By RICK GREEN, LACONIA DAILY SUN
LACONIA — The police department will soon have some new officers in uniform.
Police Chief Matt Canfield on Tuesday night briefed the City Council on plans to fill four vacancies in the department's ranks and hire a new officer through a federal grant.
During budget hearings last spring, Councilor Brenda Baer had requested an additional officer who could focus on the downtown area.
The city applied for and received a three-year U.S. Department of Justice community policing grant that will pay 75 percent of a new officer's salary, with the city picking up the remainder.
Adding this new policeman will allow the department to free up a seasoned officer who would be assigned to a role addressing “quality of life” issues downtown, Canfield said.
The officer would also initiate a Neighborhood Watch program and a crimeline in which people could call in tips and information about suspected criminal activity.
Canfield said programs that enlist help from the public in fighting crime can be quite successful.
“Tips from the public often generate leads,” he said. “People don't realize we are looking for that type of information. They say, 'I didn't want to bother police. I didn't want to call dispatch.'”
Some downtown business owners and others have complained about drug activity downtown and problems associated with the homeless population.
Baer said an officer focusing on downtown should help.
“It is just my feeling that the community would feel safer seeing an officer downtown,” she said Wednesday. “It could sort of eliminate some of the bad element downtown.
“They are not going to hang around if they see an officer. It would also promote goodwill with store owners.”
Canfield also said the department is doing background checks on applicants for four vacancies. He hopes to have those positions filled in February. Once those openings are filled, the department would be fully staffed at 41 officers, or 42, counting the one to be hired with grant money.
Justice Department statistics show that cities of Laconia's size have an average of two officers per 1,000 population. Laconia has about 16,500 people, but that number grows substantially during the tourist season.
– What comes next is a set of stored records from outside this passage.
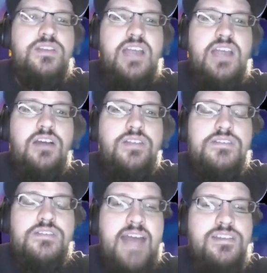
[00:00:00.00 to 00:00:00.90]

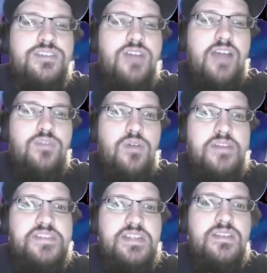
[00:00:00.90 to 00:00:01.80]
skeleton taxi driver
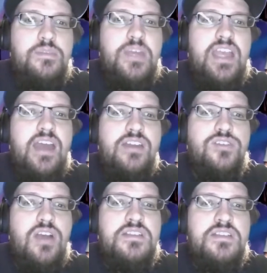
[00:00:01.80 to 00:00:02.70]
runs into them again and
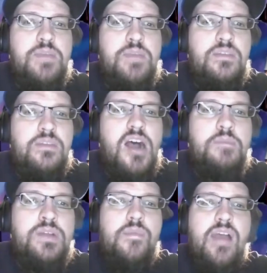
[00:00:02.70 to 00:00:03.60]
tries to pick them up,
Canfield would like to add three more officers as part of a five-year plan targeting the opioid crisis.
One would be a school resource officer at the middle school, who would implement a comprehensive drug prevention program that would also involve the Police Athletic League.
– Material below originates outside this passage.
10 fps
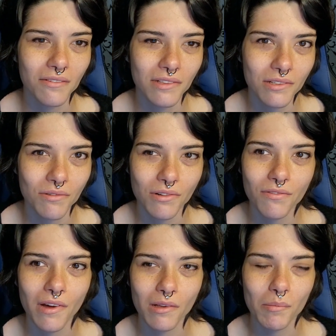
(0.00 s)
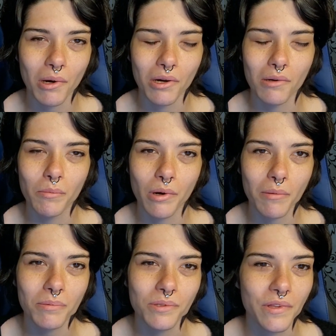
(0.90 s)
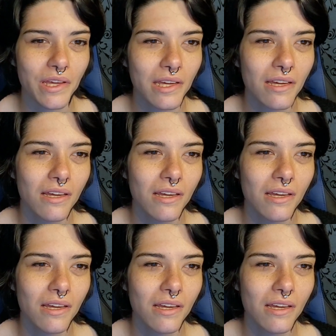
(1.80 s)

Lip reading: We sort of fell apart abruptly.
There is already a resource officer at the high school.
“Middle school is a very pivotal point,” Canfield said. “We want to put a lot more effort into education and prevention. Once somebody is addicted, it's a lifelong struggle, even if they do get into treatment and recovery.”
A second officer would work as a drug detective, and a third would be a uniformed patrolman focusing on drug interdiction.
“This plan makes sense, and doing it through a five-year strategic plan takes in the city's financial situation,” Canfield said. “On top of that, we'll be eligible to apply for another community policing grant next year.”
He has put together updated drug statistics showing the growing scope of the problem in Laconia.
Canfield said there have been eight overdose deaths so far this year, and what appears to be a ninth overdose death that occurred recently but hasn't been officially classified because toxicology reports have not been completed. That compares to five overdose deaths last year.
Overall, there have been 144 reports of drug overdoses in the city this year, compared to 81 last year.